I have to wonder if some of the people that are so against "spanking" or other forms of mild physical punishment actually have kids, and if they do, how they REALLY behave.
I have two children, one daughter who is 6yo (6 and a half if you asked her

), and a son who just turned 4 in September. Now, do I "spank" my children? Technically, yes, I guess I do. But I have never pulled down their drawers and given them a sharp smack on the bare-ass. I think that goes a bit far, and is very demeaning. Well, it's more the act of pulling down a child's pants, that I don't agree with, then the smack part. Is it sexual abuse? I think that is going a bit too far, but it certainly does approach the line. I don't think anyone should ever be demeaned, humiliated, or embarrassed by a parent in any way, let alone as a form of punishment.
Now, when it comes to disciplining our children my wife and I initially both said we didn't want to "spank" the kids, and that we were going to go with time-outs and taking away favored toys. But after awhile we noticed the punishments we were using were no longer effective. So, slowly we introduced new punishments for the most severe and/or reoccurring issues, and only after sitting, taking something away, etc. weren't getting through to them. We eventually came to a light slap on the back of the hand or bottom (through the clothes) as a deterrent, or giving them a drop of hot-sauce when they got really mouthy or wise as an absolute last resort. Both of these punishments we had both received as children, and although we didn't have fond memories of them, that was the point. They worked with us, and here we are...so we used them with our kids and found them to be effective as a "last resort". After the first couple times the threat of it is enough to make them think twice before doing something they know to be wrong.

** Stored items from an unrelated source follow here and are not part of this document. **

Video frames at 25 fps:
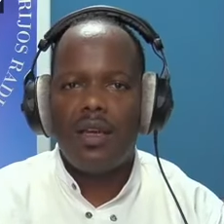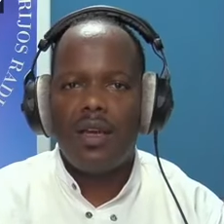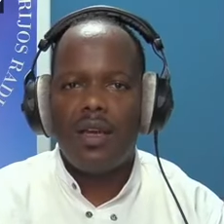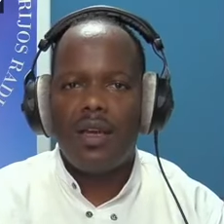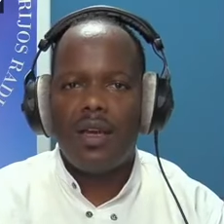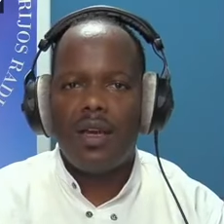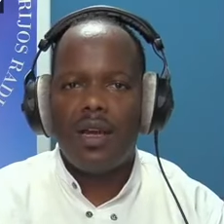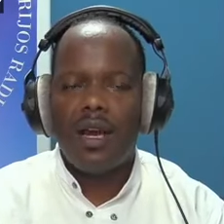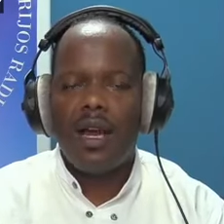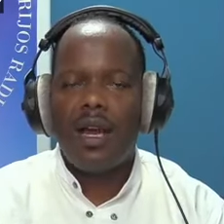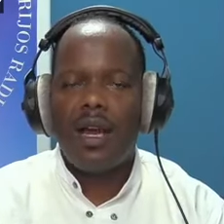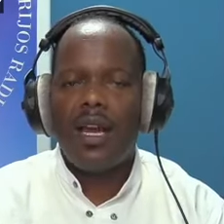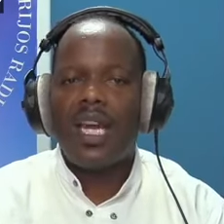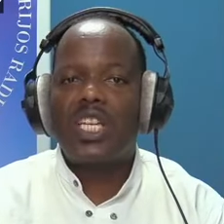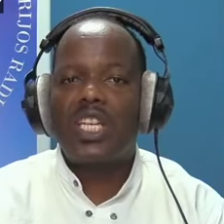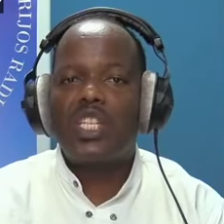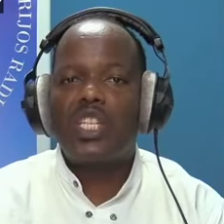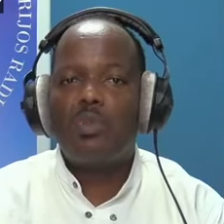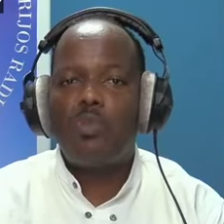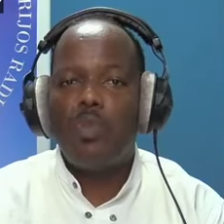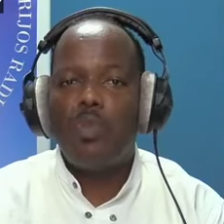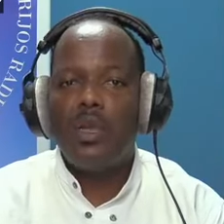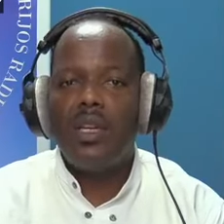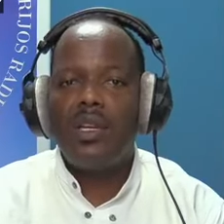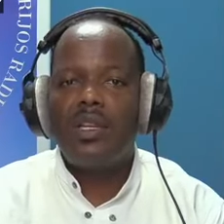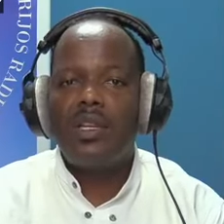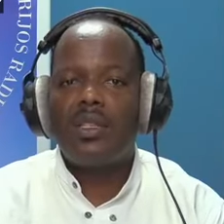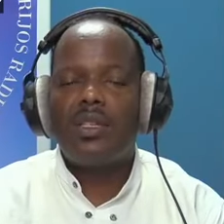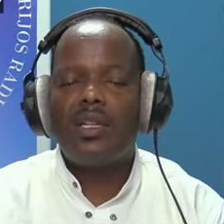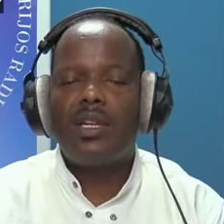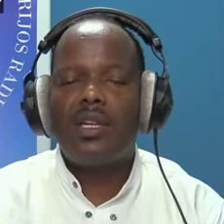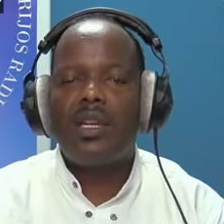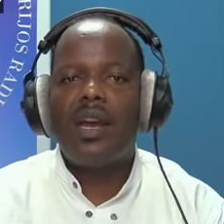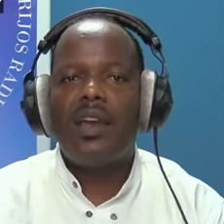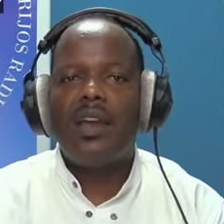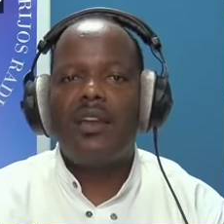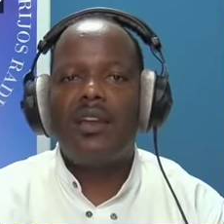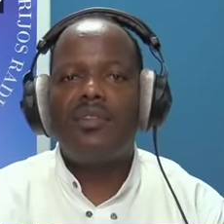uh, experience
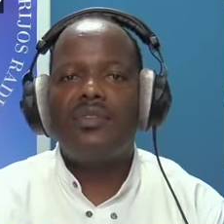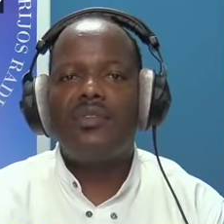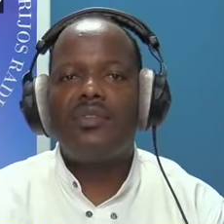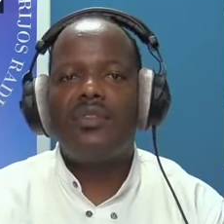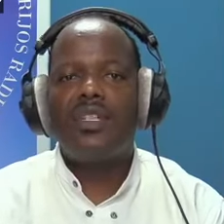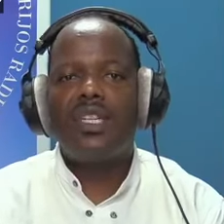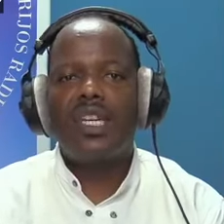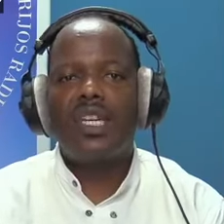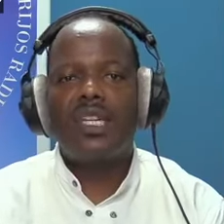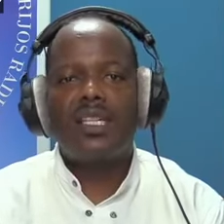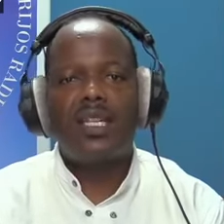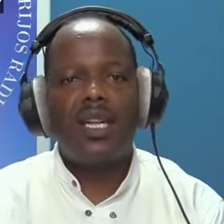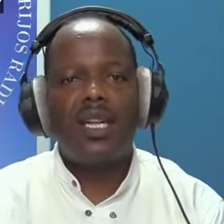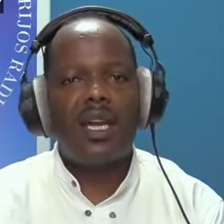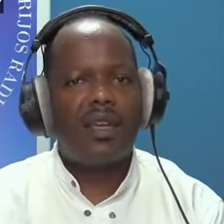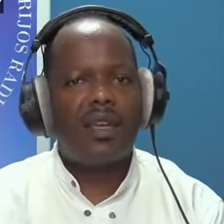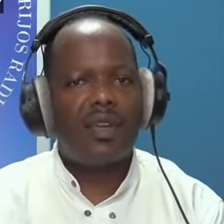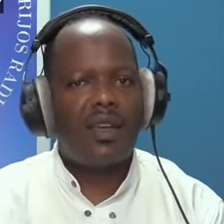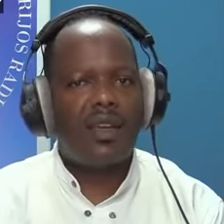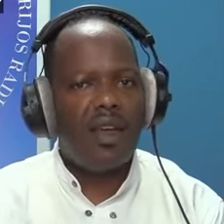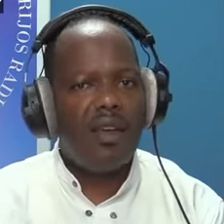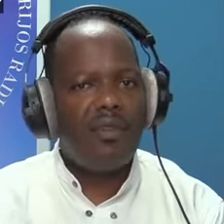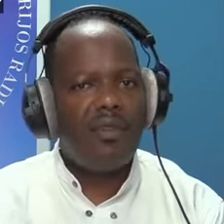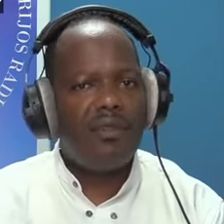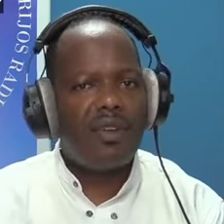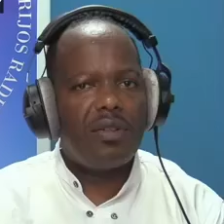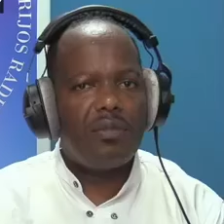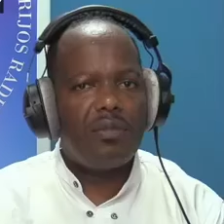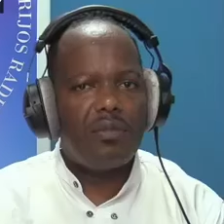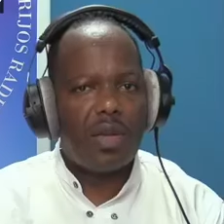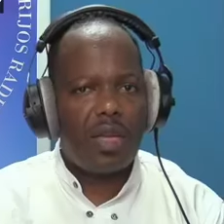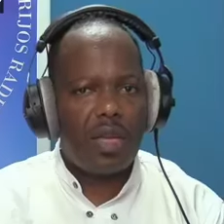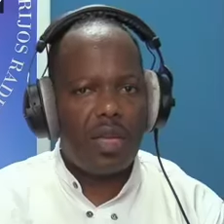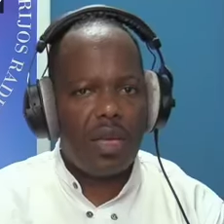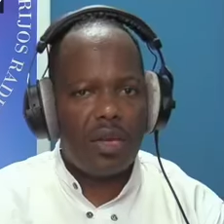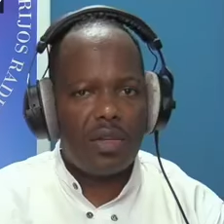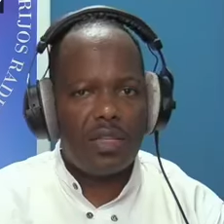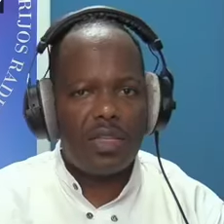life just like
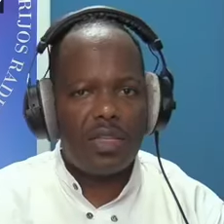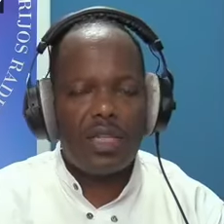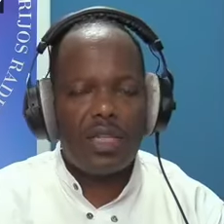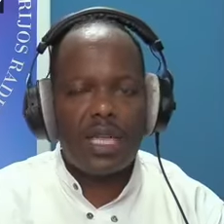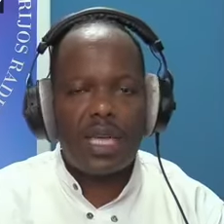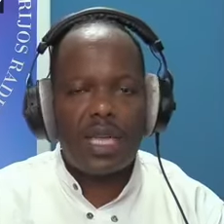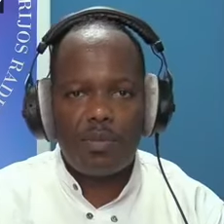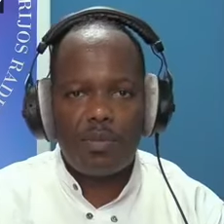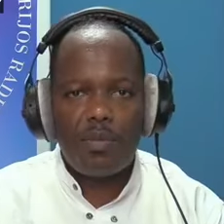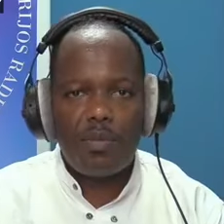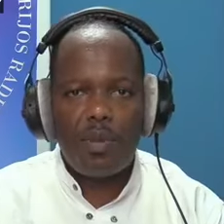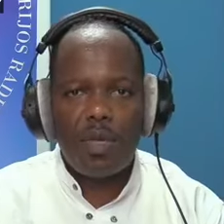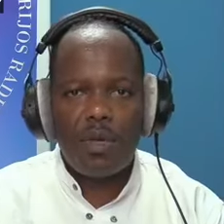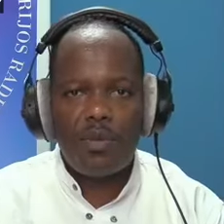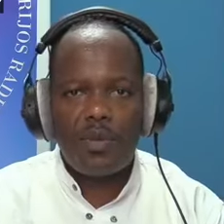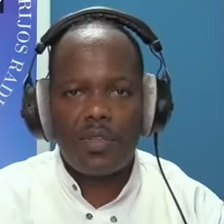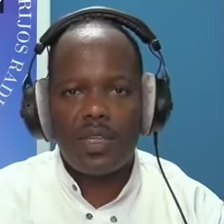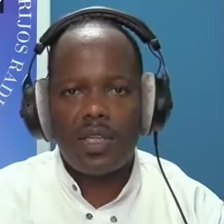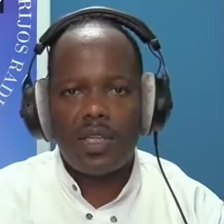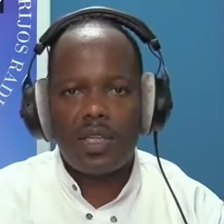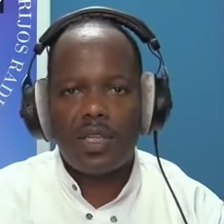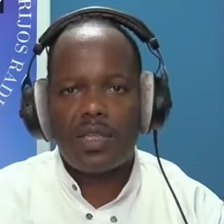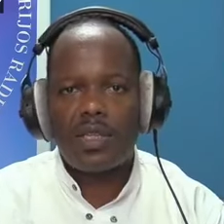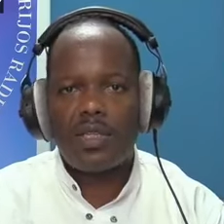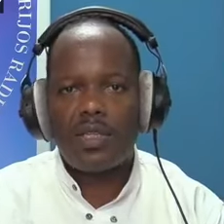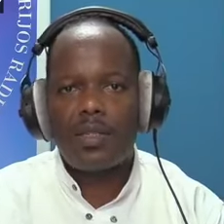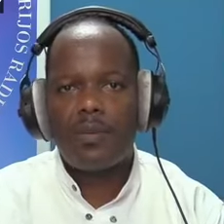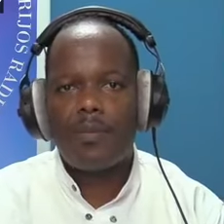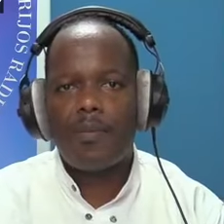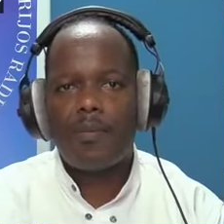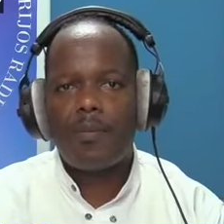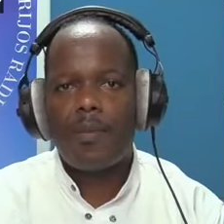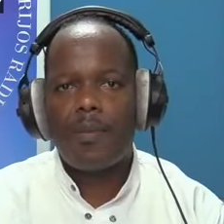everybody else experiences.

That's another thing, you can't punish a child if they don't know what they are doing is wrong. Otherwise they won't associate the punishment with the act and will remember it more as the parent being "mean" or unreasonable. I believe that the child needs to be old enough to reason, and understand the difference between right and wrong for any type of "punishment" to be effective. But I've noticed that really before a child is able to do these things, they won't need any form of "punishment" b/c a simple "no", spoken in the proper tone is enough to stop a child.
Basically I feel that every child is different, and has to be handled in a way that is appropriate for the situation. I personally can't imagine a situation where a child would ever need to be hit w/ any type of force, embarrassed, humiliated, put-down, beaten, or anything more serious then that, but that's me. It's not my, or anyone's place to tell other people how to raise their children, and the ONLY time that someone (ESPECIALLY the government) should intervene is when a child is in real, physical or psychological danger.